AIM OF THE TASK:
Where the string "that" occurs in the material below, report the whole line.

=== Begin Enclosure ===

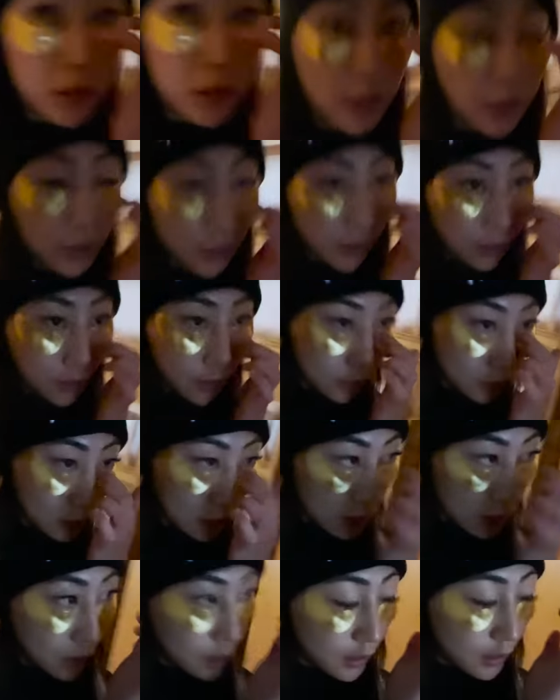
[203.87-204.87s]
and
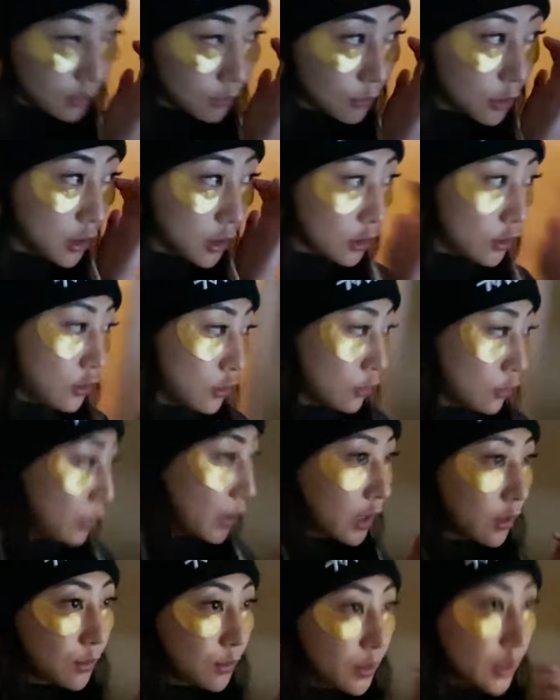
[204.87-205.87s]
I am gonna go
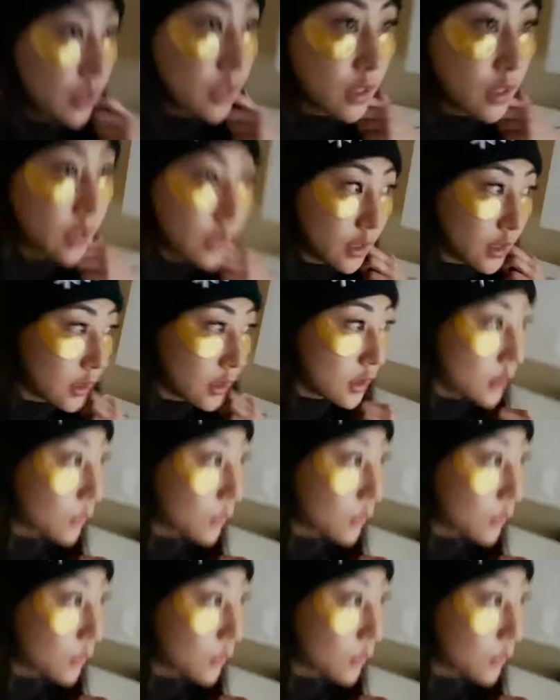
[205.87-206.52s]
pick up the skis,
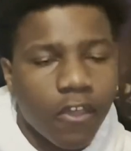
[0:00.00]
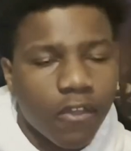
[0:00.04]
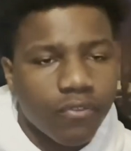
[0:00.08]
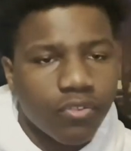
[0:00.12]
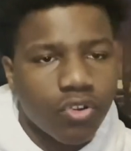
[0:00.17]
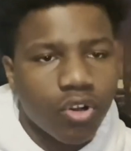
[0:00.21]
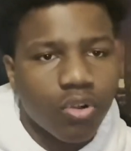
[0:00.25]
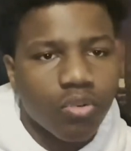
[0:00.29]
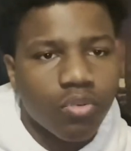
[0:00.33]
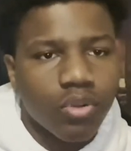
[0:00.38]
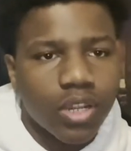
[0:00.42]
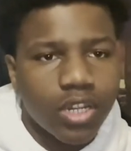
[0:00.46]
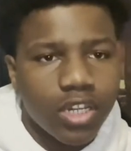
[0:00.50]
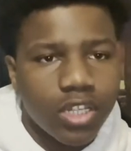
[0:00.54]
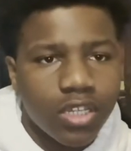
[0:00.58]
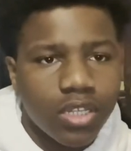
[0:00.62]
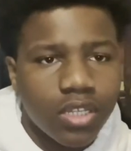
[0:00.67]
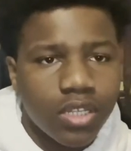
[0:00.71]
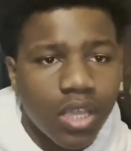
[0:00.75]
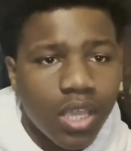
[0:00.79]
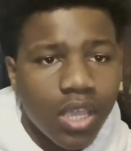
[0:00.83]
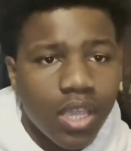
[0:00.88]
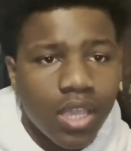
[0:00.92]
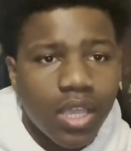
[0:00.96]
haven't
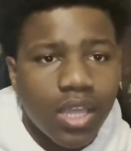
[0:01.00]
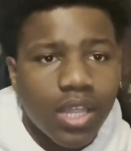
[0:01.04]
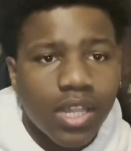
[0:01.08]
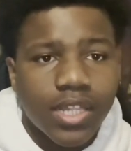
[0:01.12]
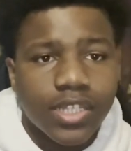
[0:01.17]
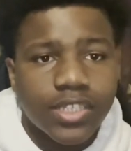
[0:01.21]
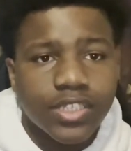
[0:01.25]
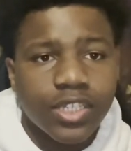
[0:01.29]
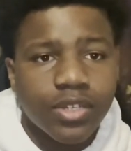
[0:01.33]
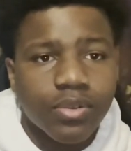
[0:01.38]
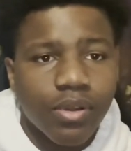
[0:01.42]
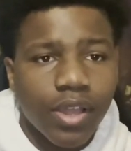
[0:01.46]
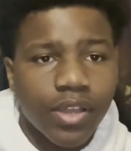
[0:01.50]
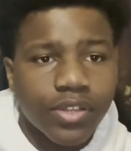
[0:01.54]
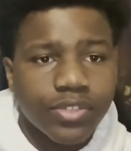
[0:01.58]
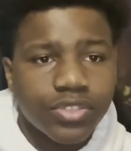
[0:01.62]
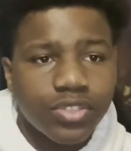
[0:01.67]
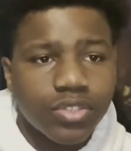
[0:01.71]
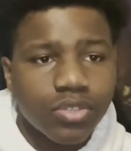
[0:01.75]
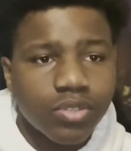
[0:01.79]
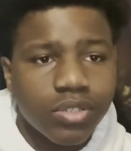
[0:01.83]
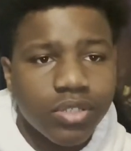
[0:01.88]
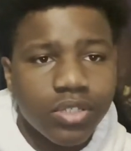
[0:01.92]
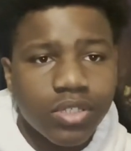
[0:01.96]
already. Let's get right
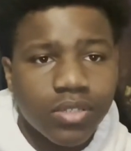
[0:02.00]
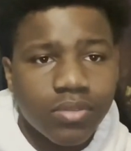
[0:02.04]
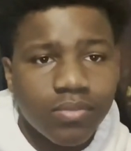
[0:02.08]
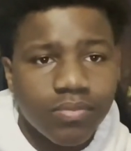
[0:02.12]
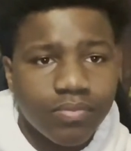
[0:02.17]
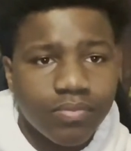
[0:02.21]
into it.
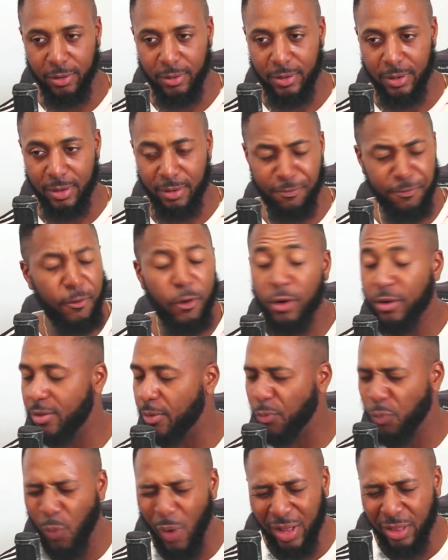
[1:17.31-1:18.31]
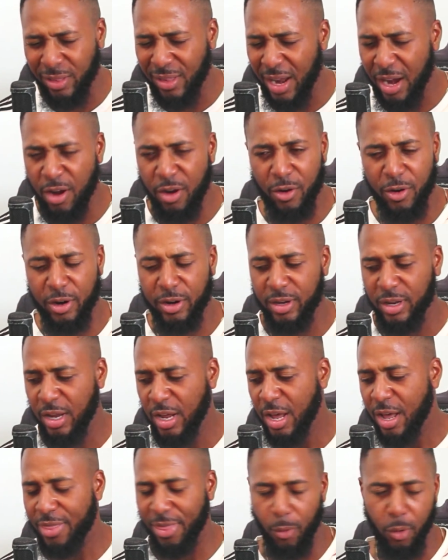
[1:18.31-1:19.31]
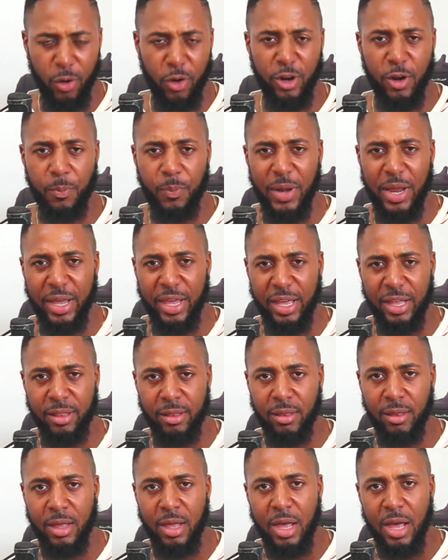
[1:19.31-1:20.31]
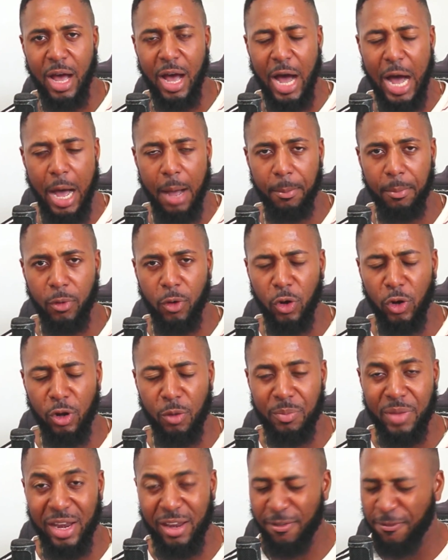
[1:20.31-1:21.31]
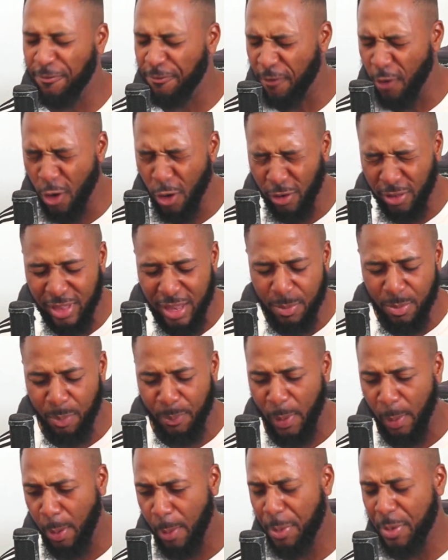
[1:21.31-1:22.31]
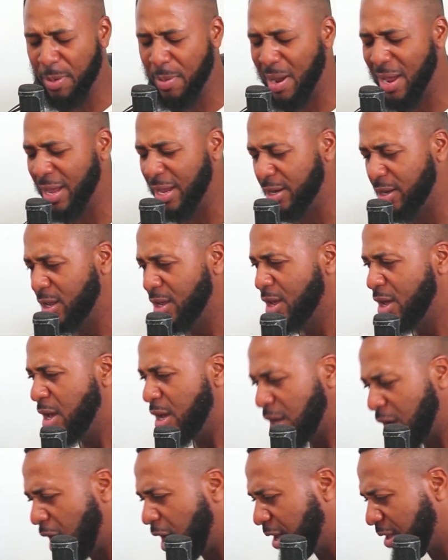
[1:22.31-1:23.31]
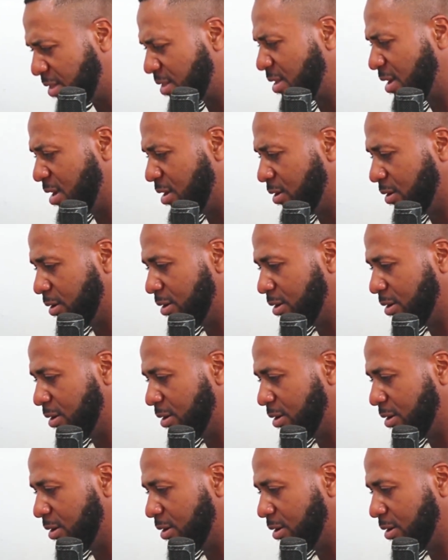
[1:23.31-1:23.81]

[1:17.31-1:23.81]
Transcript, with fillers: First, once I heard that we're going to play against Colombia, the first name pop up in my head, Caicedo.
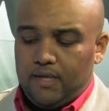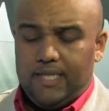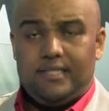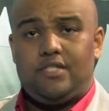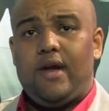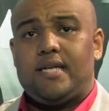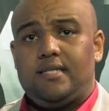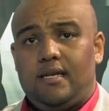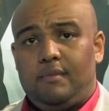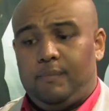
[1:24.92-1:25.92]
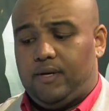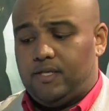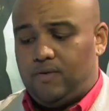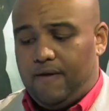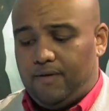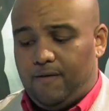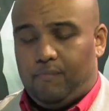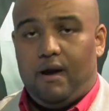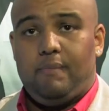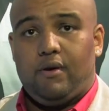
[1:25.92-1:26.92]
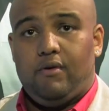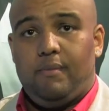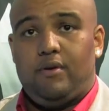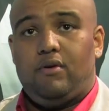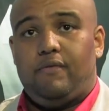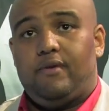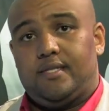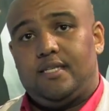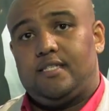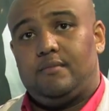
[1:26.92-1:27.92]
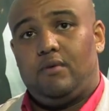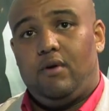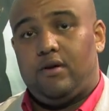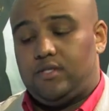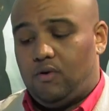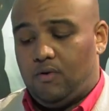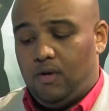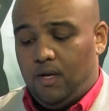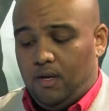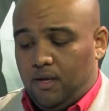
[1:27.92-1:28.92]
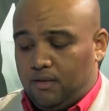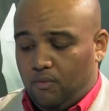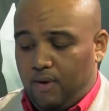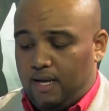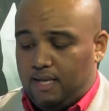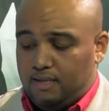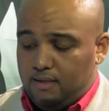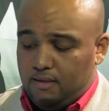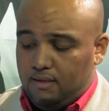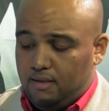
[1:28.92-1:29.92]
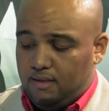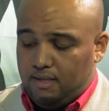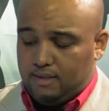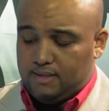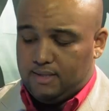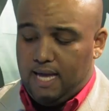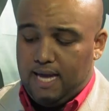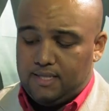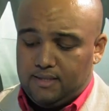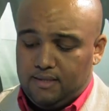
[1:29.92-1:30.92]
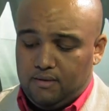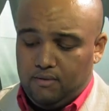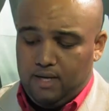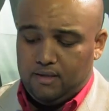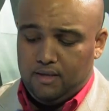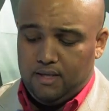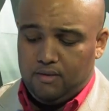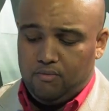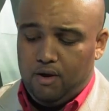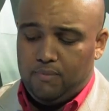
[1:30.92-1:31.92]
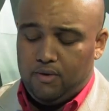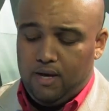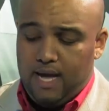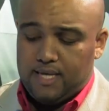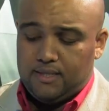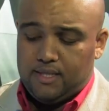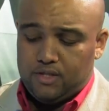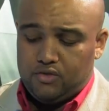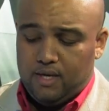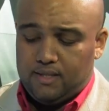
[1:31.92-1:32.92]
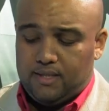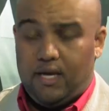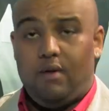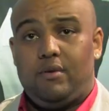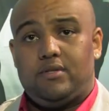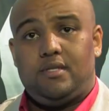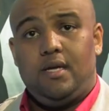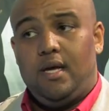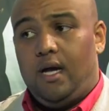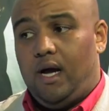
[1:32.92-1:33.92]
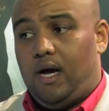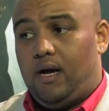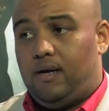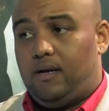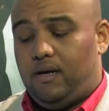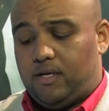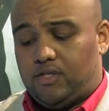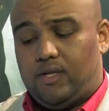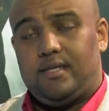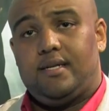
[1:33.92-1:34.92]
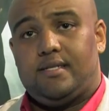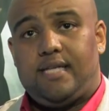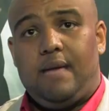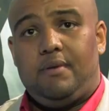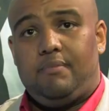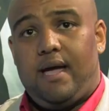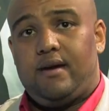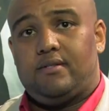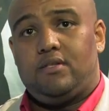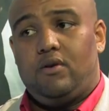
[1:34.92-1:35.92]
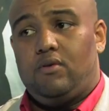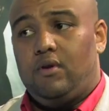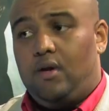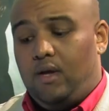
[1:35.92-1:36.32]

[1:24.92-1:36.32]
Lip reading: is the traction element, because you have to have proper grip in order for the system to work. So the way that the slashes and the rubber are actually constructed, they almost are constructed in a siping pattern. So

=== End Enclosure ===

YOUR SOLUTION:
Transcript, with fillers: First, once I heard that we're going to play against Colombia, the first name pop up in my head, Caicedo.
Lip reading: is the traction element, because you have to have proper grip in order for the system to work. So the way that the slashes and the rubber are actually constructed, they almost are constructed in a siping pattern. So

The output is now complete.